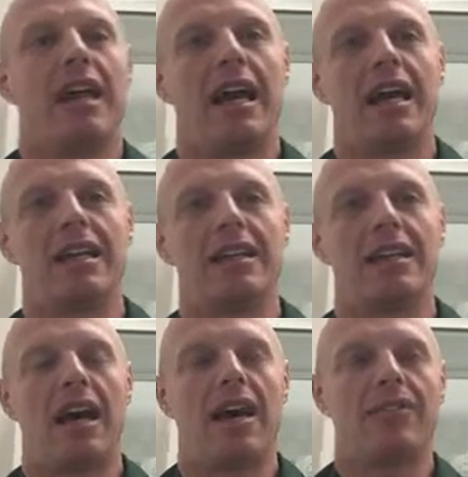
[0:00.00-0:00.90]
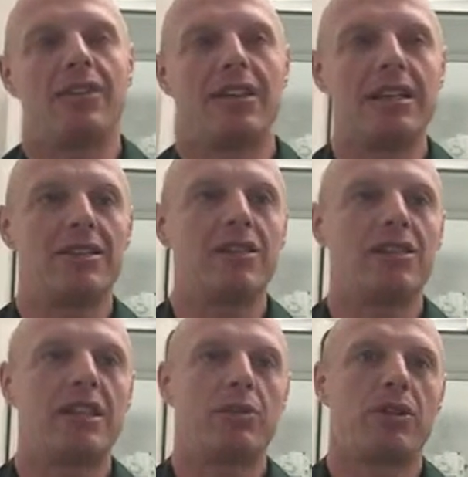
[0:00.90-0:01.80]
And after your
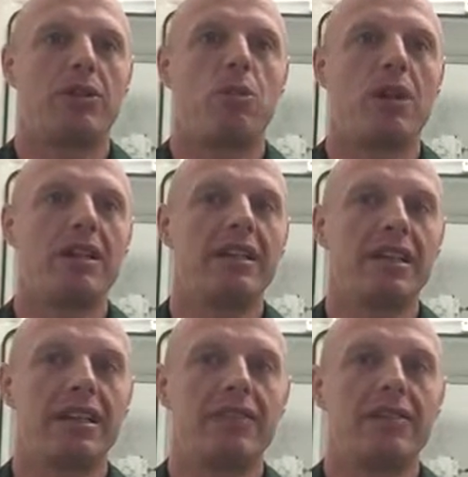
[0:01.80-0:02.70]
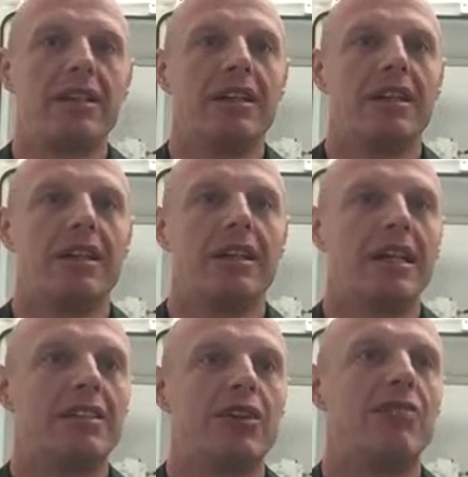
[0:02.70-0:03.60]
internship with this 1 year,
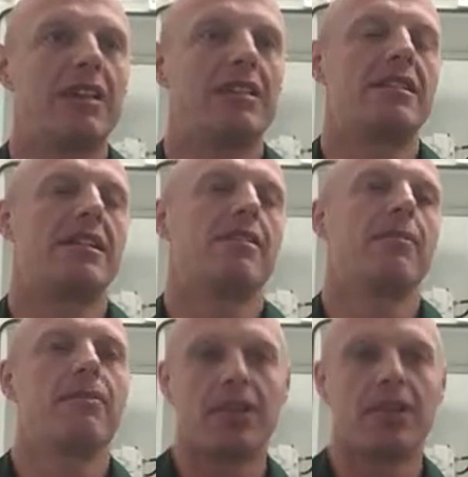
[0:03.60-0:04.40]
then you're a resident.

####################

» **WORK TO BE COMPLETED**: The response consists of the data above printed line for line, with no pictures.

» **ANSWER FOR THIS EXERCISE**:
[0:00.00-0:00.90]
[0:00.90-0:01.80]
And after your
[0:01.80-0:02.70]
[0:02.70-0:03.60]
internship with this 1 year,
[0:03.60-0:04.40]
then you're a resident.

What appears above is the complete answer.